Momentarily as well, it helps ease the burning sensation inside my chest. Which sits somewhere between my heart and my stomach and hurts like hell: it’s anger, despair, helplessness. A constant awareness of injustice, caused by seeing how bloody unfair the world is for most people, and how little I can do to change it.

It started in earnest the moment I realised the libraries weren’t the dream promised. It started when I sat in the pews week after week and saw men preaching and leading while women’s voices were mostly in the background. It’s everywhere and all the time, sometimes a dull pain, other times it roars like an all consuming blaze.

I can of course not fuel the fire – look away, not engage. Sometimes out of necessity I must but I’m drawn back in because this feels like the fight I must have. And maybe,  against all evidence to the contrary, I can maybe make things better.

If “I” was “we” though, if more of us who can speak up were willing to speak up (hello men in libraries), there’d be less risk. We know from activist campaigns that collective groups have more chances of success. And we know that we have in the past successfully forced change when we speak up together.

During the same sex marriage plebiscite campaign in 2017, many of us came together in response to our professional association’s appalling statements on the issue – if you can’t remember what happened, Lissertations has all the details on her blog. Collectively, we forced the board to issue a second statement – it still fell short of what was needed but it was the best we could get from them.

The point is, lone voices can be seen as outliers but if we all speak together it’s harder not to listen. We can only really enforce change if we gather, organise and work together. One voice crying in the wilderness when joined with others becomes a chorus and a louder voice for positive change.

Being the only one speaking up is hard, I know this from personal experience. Last year I raised the issue of saying an Acknowledgment of Country at church services. Everyone voted yes to be polite but then reneged – when it came to it, I was alone – even the vicars after initially agreeing bailed. It was devastating.

Speaking up has probably cost me a job – I mean if you ask difficult questions, in the interests of doing better things, you are often not popular. Once I was told I was terrifying and difficult to work with because I refused to compromise on what we were trying to achieve. Last year, a man I liked decided he wanted nothing more to do with me after I published a blog post about how patriarchal libraries are.
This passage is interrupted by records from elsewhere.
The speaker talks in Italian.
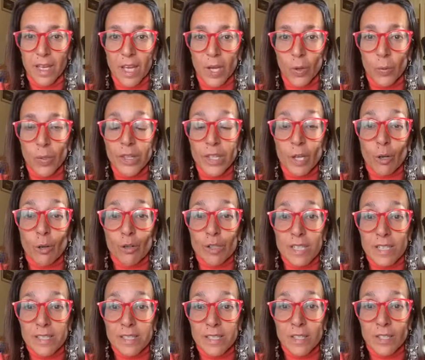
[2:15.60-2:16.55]
Quindi
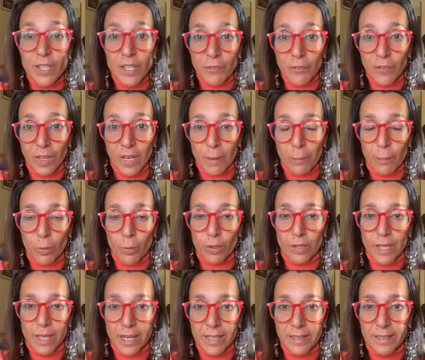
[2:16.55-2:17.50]
cosa significa
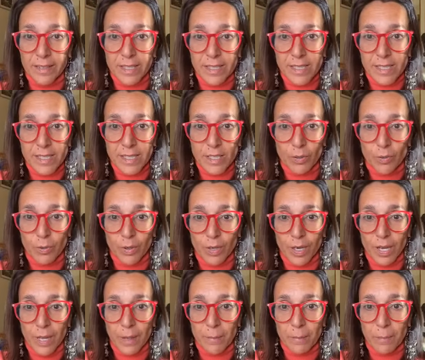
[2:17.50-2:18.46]
portare
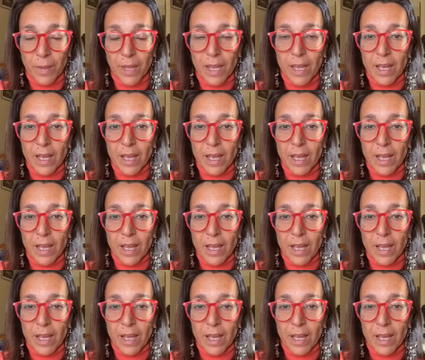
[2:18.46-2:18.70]
attenzione?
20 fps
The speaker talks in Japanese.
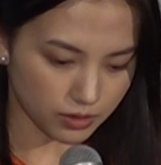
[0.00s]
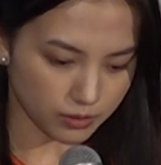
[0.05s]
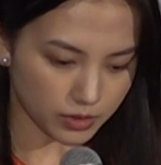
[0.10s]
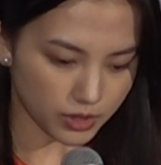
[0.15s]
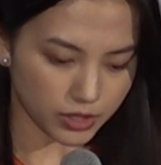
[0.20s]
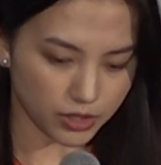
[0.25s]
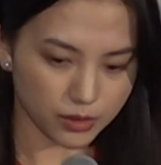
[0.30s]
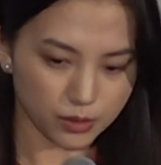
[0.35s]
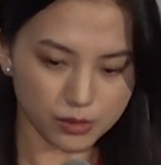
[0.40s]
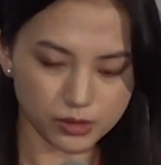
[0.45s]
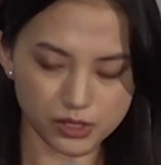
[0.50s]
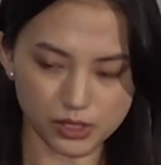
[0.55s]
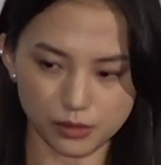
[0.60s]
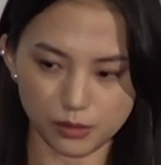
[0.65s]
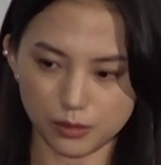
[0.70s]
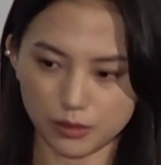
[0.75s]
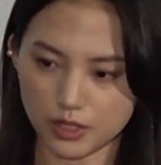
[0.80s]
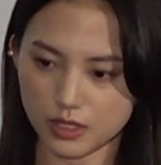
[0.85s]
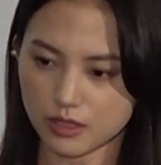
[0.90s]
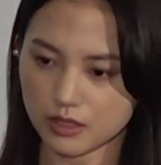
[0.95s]
あ、リコちゃん
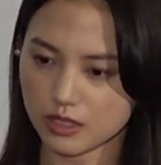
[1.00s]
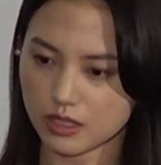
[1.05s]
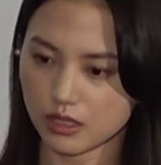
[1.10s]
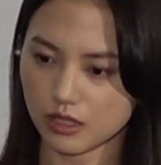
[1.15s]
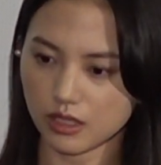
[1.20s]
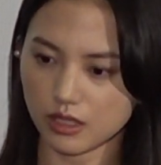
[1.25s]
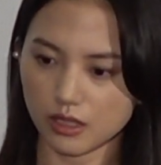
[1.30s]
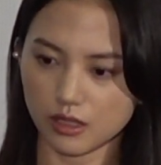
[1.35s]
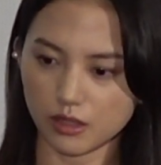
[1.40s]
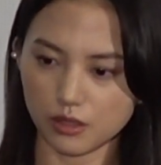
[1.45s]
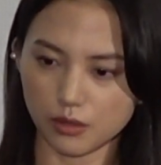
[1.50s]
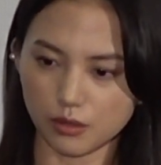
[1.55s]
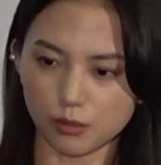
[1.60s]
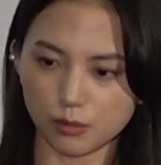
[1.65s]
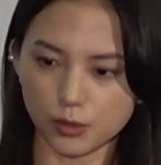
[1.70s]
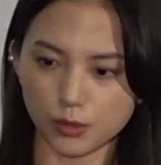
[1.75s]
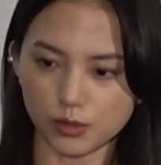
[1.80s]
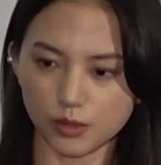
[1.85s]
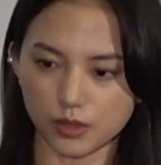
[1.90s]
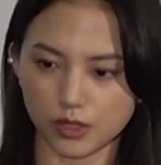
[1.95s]
を演じて思っ
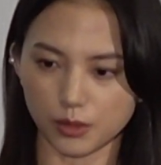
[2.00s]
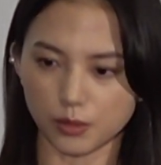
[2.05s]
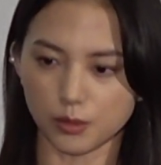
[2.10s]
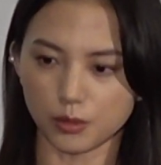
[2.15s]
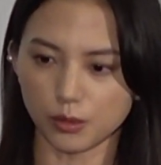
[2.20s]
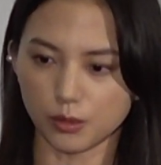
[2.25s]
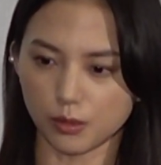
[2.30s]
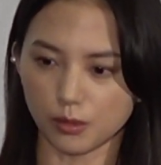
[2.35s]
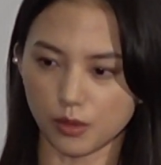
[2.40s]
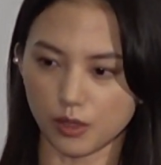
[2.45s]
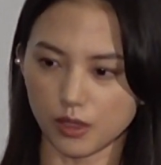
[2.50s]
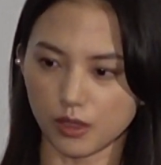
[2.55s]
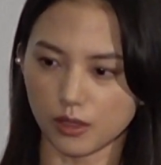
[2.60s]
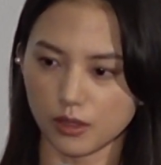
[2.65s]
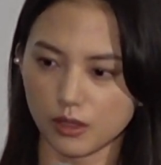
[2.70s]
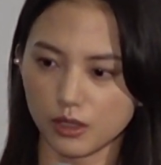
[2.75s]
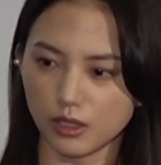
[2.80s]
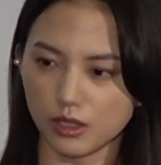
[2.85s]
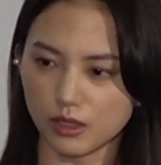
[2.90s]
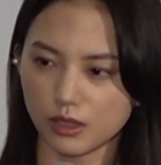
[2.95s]
たことは
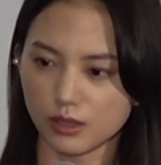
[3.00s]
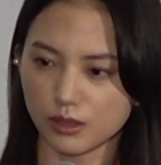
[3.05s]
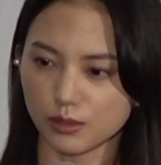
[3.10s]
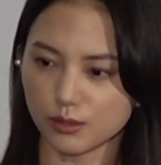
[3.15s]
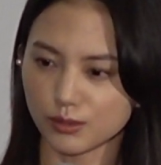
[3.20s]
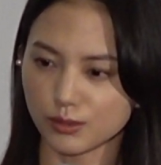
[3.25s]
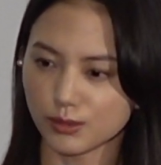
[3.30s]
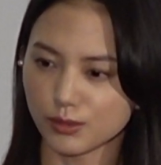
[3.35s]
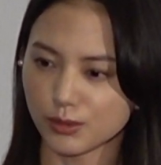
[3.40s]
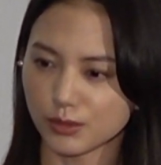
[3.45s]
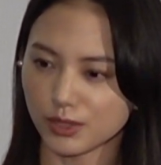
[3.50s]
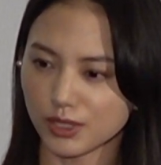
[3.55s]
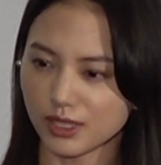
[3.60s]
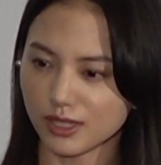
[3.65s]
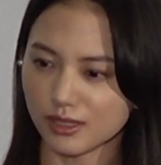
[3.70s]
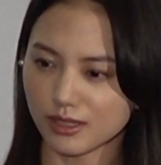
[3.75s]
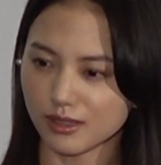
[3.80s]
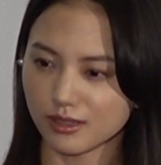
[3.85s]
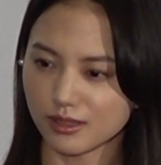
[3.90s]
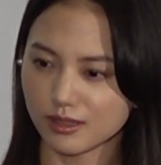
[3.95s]
本当
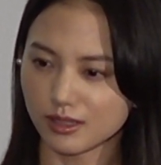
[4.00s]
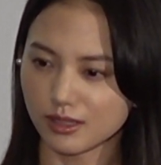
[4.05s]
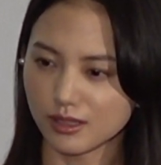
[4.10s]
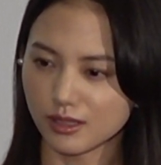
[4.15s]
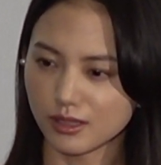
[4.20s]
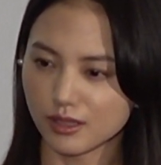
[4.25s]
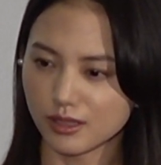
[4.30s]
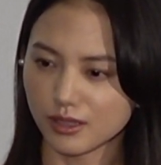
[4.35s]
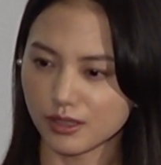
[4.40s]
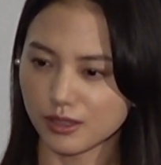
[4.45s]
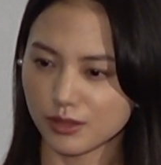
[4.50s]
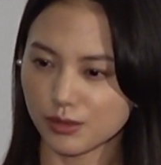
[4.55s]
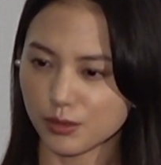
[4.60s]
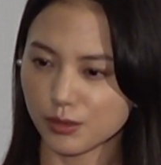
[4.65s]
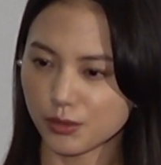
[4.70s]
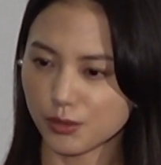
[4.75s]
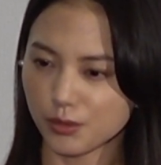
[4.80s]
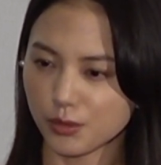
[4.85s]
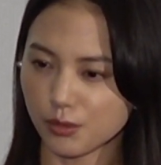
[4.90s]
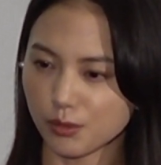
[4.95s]
に人
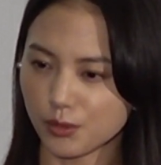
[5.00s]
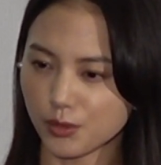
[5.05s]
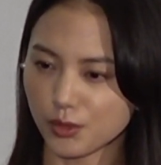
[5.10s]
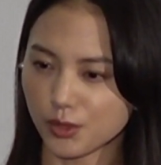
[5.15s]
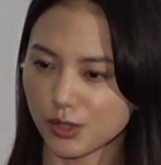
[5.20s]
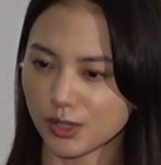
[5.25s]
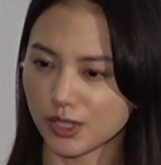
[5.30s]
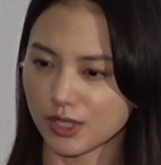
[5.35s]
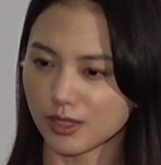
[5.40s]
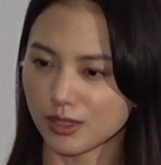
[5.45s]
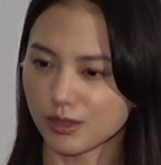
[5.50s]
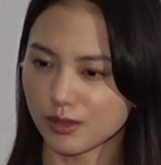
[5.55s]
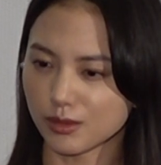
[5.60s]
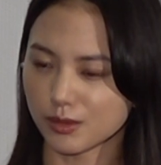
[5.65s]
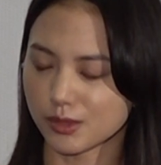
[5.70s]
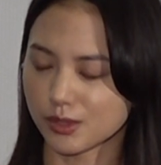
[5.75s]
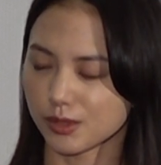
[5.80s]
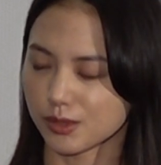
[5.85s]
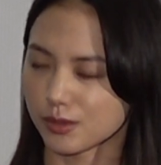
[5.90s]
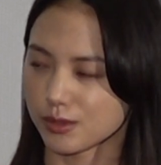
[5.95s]
の思いの
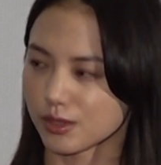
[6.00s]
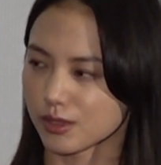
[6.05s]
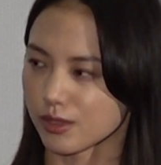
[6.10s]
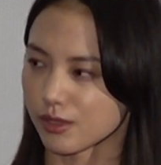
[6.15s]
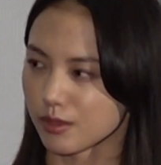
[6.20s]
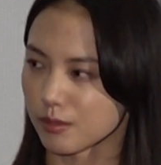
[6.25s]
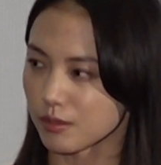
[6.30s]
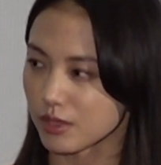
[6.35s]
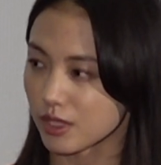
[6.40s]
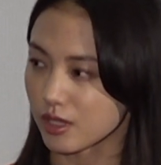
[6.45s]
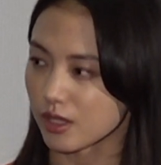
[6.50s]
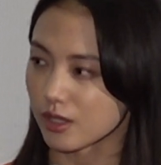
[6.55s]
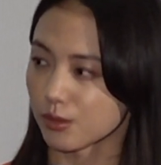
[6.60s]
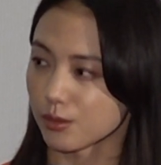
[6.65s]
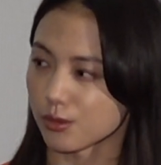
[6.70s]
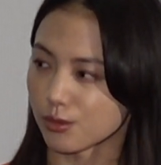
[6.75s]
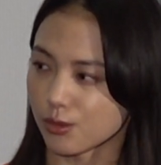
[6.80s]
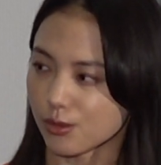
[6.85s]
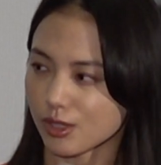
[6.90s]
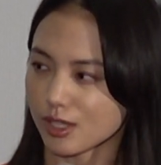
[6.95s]
強さは未来
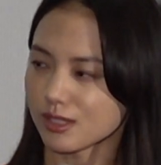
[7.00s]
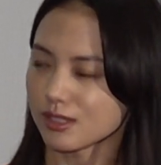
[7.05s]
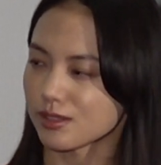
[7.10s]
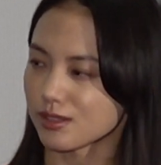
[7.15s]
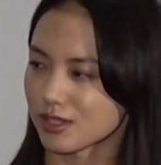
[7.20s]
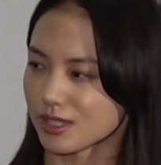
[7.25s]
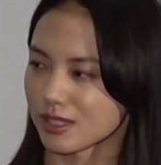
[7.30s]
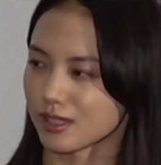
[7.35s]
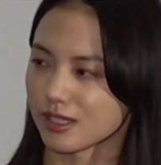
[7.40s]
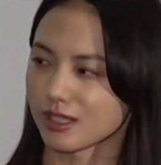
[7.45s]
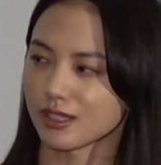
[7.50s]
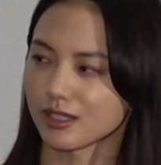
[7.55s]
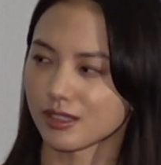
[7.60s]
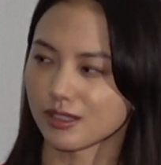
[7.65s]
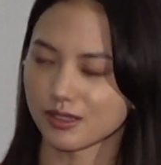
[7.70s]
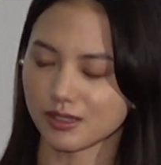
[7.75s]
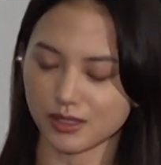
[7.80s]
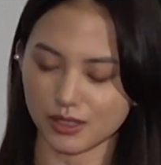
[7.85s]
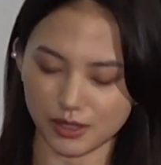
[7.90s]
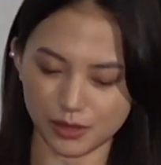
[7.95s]
を動かすじゃないで
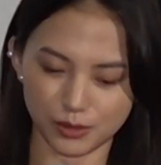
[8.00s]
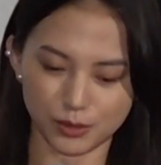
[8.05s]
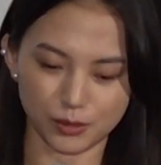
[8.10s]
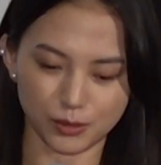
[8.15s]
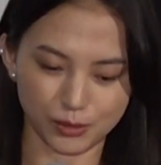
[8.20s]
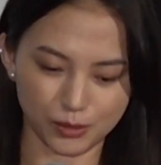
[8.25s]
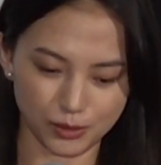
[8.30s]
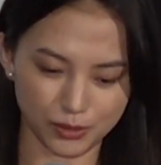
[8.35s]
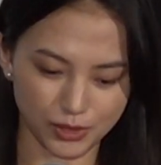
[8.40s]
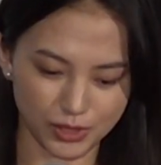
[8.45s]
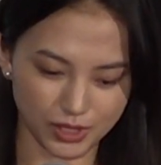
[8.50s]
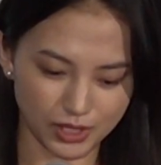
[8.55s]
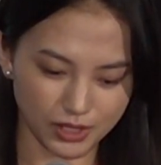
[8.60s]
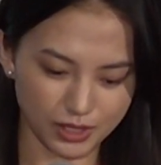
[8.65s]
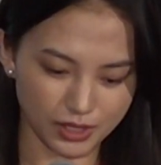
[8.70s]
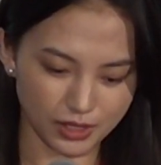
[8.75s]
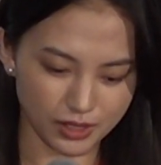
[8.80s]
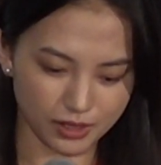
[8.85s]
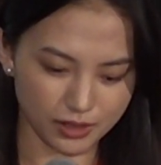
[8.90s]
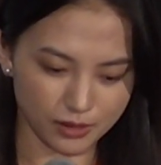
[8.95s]
すけど
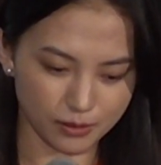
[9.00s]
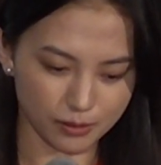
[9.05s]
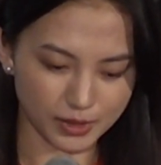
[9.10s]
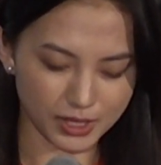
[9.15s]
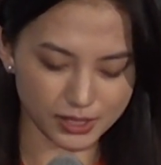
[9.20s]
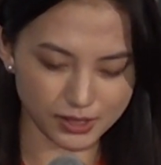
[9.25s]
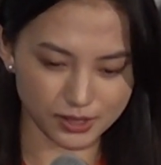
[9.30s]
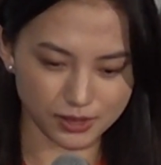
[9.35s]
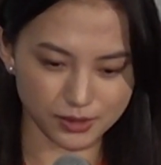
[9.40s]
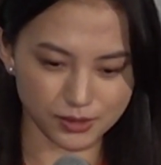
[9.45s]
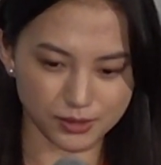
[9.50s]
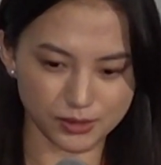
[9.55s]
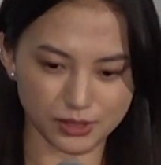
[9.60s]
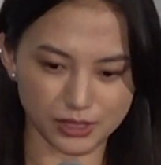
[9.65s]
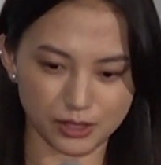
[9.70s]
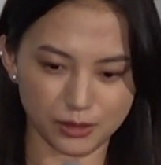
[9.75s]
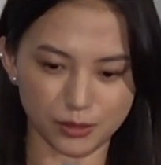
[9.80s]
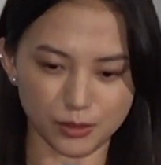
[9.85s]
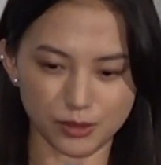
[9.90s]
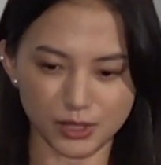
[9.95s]
まっすぐ
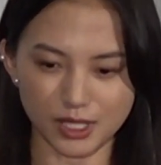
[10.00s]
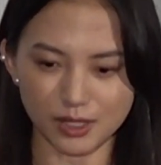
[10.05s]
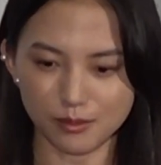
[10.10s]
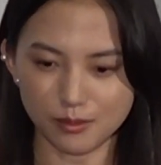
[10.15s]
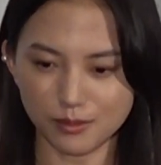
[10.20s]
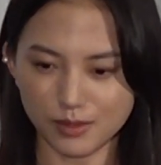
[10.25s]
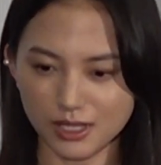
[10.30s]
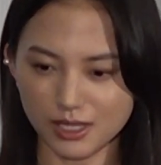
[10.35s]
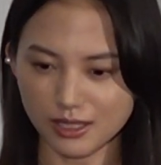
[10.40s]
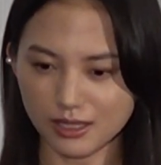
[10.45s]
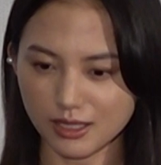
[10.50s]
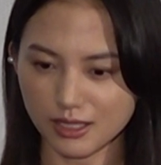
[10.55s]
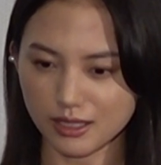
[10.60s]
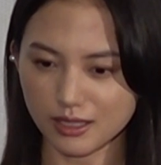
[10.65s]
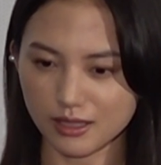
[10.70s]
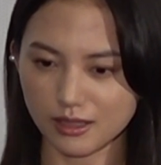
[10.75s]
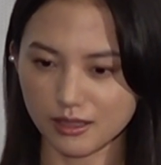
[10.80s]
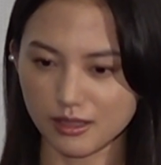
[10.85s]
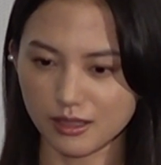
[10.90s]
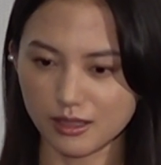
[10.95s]
にこう懸命に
These things hurt. But, to be clear, they are nothing compared to the racism and silencing our BIPOC colleagues face every single damned day. They are nothing compared to working in an industry, which paints itself as inclusive but is really built on colonial, patriarchal and overwhelmingly white ideals.

Everyone needs to decide for themselves whether they are prepared to wear the costs of speaking up. In reflecting on Cecily’s talk, I realised that I don’t want a career in an industry where our BIPOC colleagues feel like they don’t belong. Where patriarchal systems and library nice (image from Walker’s Keynote address) are the status quo.

We must do and be better than this.

So I’m going to keep speaking up, and calling things out and trying to make a difference. And sure, I might get a reputation as a troublemaker and difficult but I can live with that.  Because I have too. Because it matters too much.

I urge everyone to add their voices for real and positive change, and to amplify and support the voices of our BIPOC colleagues

Be brave. Speak up. Even if your voice shakes.